Branched hexatriacontane

Administrative data

Endpoint:

acute toxicity: oral

Type of information:

experimental study

Adequacy of study:

key study

Study period:

1994-10-27 to 1994-11-17

Reliability:

1 (reliable without restriction)

Rationale for reliability incl. deficiencies:

other: This study is classified as reliable without restrictions because the study was conducted according to OECD 401 and other guidelines and was GLP compliant.

Data source

Materials and methods

GLP compliance:

yes

Test type:

fixed dose procedure

Limit test:

yes

Test material

Test animals

Species:

rat

Strain:

Sprague-Dawley

Sex:

male/female

Details on test animals or test system and environmental conditions:

TEST ANIMALS
- Source: Charles River (U.K.) Ltd.
- Age at study initiation: 8 weeks
- Weight at study initiation: Male: 209-224 grams; Female: 200-213 grams
- Fasting period before study: Overnight prior to dosing and 2 hours post dosing
- Housing: Groups of 5 in grid bottom polypropylene cages
- Diet (e.g. ad libitum): Rat and Mouse Expanded Diet No. 1 (Special Diet Services Ltd, U.K.) ad libitum except during fasting
- Water (e.g. ad libitum): ad libitum
- Acclimation period: ad libitum


ENVIRONMENTAL CONDITIONS
- Temperature (°C): 19-21°C
- Humidity (%): 49-54%
- Air changes (per hr): 15 per hr
- Photoperiod (hrs dark / hrs light): 12 hrs dark/12 hrs light


IN-LIFE DATES: From: 1994-10-27 To: 1994-11-17

Administration / exposure

Route of administration:

oral: gavage

Vehicle:

unchanged (no vehicle)

Details on oral exposure:

MAXIMUM DOSE VOLUME APPLIED: 6.14 mL/kg (5000 mg/kg); volume calculated based on individual body weight

Doses:

5000 mg/kg

No. of animals per sex per dose:

5/sex/dose

Control animals:

no

Details on study design:

- Duration of observation period following administration: 14 days
- Frequency of observations and weighing: Clinical signs and mortality: 1, 2.5 and 4 hours post dosing and once daily thereafter for 14 days; Body weight: Days 0, 7, and 14
- Necropsy of survivors performed: Yes
- Other examinations performed: Clinical signs, body weight

Statistics:

Not reported

Results and discussion

Preliminary study:

No deaths or clinical signs of toxicity were observed in male or female rats.
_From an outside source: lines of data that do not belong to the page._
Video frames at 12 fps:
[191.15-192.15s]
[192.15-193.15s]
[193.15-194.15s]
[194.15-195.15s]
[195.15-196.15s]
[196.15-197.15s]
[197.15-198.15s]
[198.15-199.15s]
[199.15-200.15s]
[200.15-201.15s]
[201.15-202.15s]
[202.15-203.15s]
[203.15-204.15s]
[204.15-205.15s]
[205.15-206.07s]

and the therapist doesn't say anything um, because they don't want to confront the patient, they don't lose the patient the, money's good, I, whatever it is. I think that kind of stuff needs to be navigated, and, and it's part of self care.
No treatment-related abnormalities were observed at necroscopy.

Mortality:

There was no mortality observed in either male or female rats administered 1-dodecene, trimer, hydrogenated orally at 5000 mg/kg.

Clinical signs:

other: There were no signs of systemic toxicity observed at the 5000 mg/kg dose level.

Gross pathology:

Gross necroscopy revealed no remarkable findings in either male or female rats.
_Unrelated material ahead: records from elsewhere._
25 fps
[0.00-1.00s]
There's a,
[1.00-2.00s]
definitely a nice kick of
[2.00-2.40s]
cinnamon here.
Applicant's summary and conclusion

Interpretation of results:

not classified

Remarks:

Acute oral LD50 >5000 mg/kg bw Criteria used for interpretation of results: EU

Conclusions:

Based on the lack of adverse systemic effects and mortality, the acute oral LD50 for 1-dodecene, trime, hydrogenatedr is >5000 mg/kg.

Executive summary:

In an acute oral toxicity study, 1 group of five fasted Sprague-Dawley rats/sex were given a single oral dose of 1 -dodecene, trimer (undiluted) at a dose of 5000 mg/kg bw and observed for 14 days. 

 

There was no mortality or clinical signs of toxicity observed. Body weight did not appear to be affected by treatment. There were no abnormalities observed at necropsy. Based on these results, the oral LD50 for 1 -dodecene, trimer is greater than 5000 mg/kg in rats.

 

This study received a Klimisch score of 1 and is classified as reliable without restrictions because the study was conducted according to OECD 401 guidelines and other guidelines and was GLP compliant.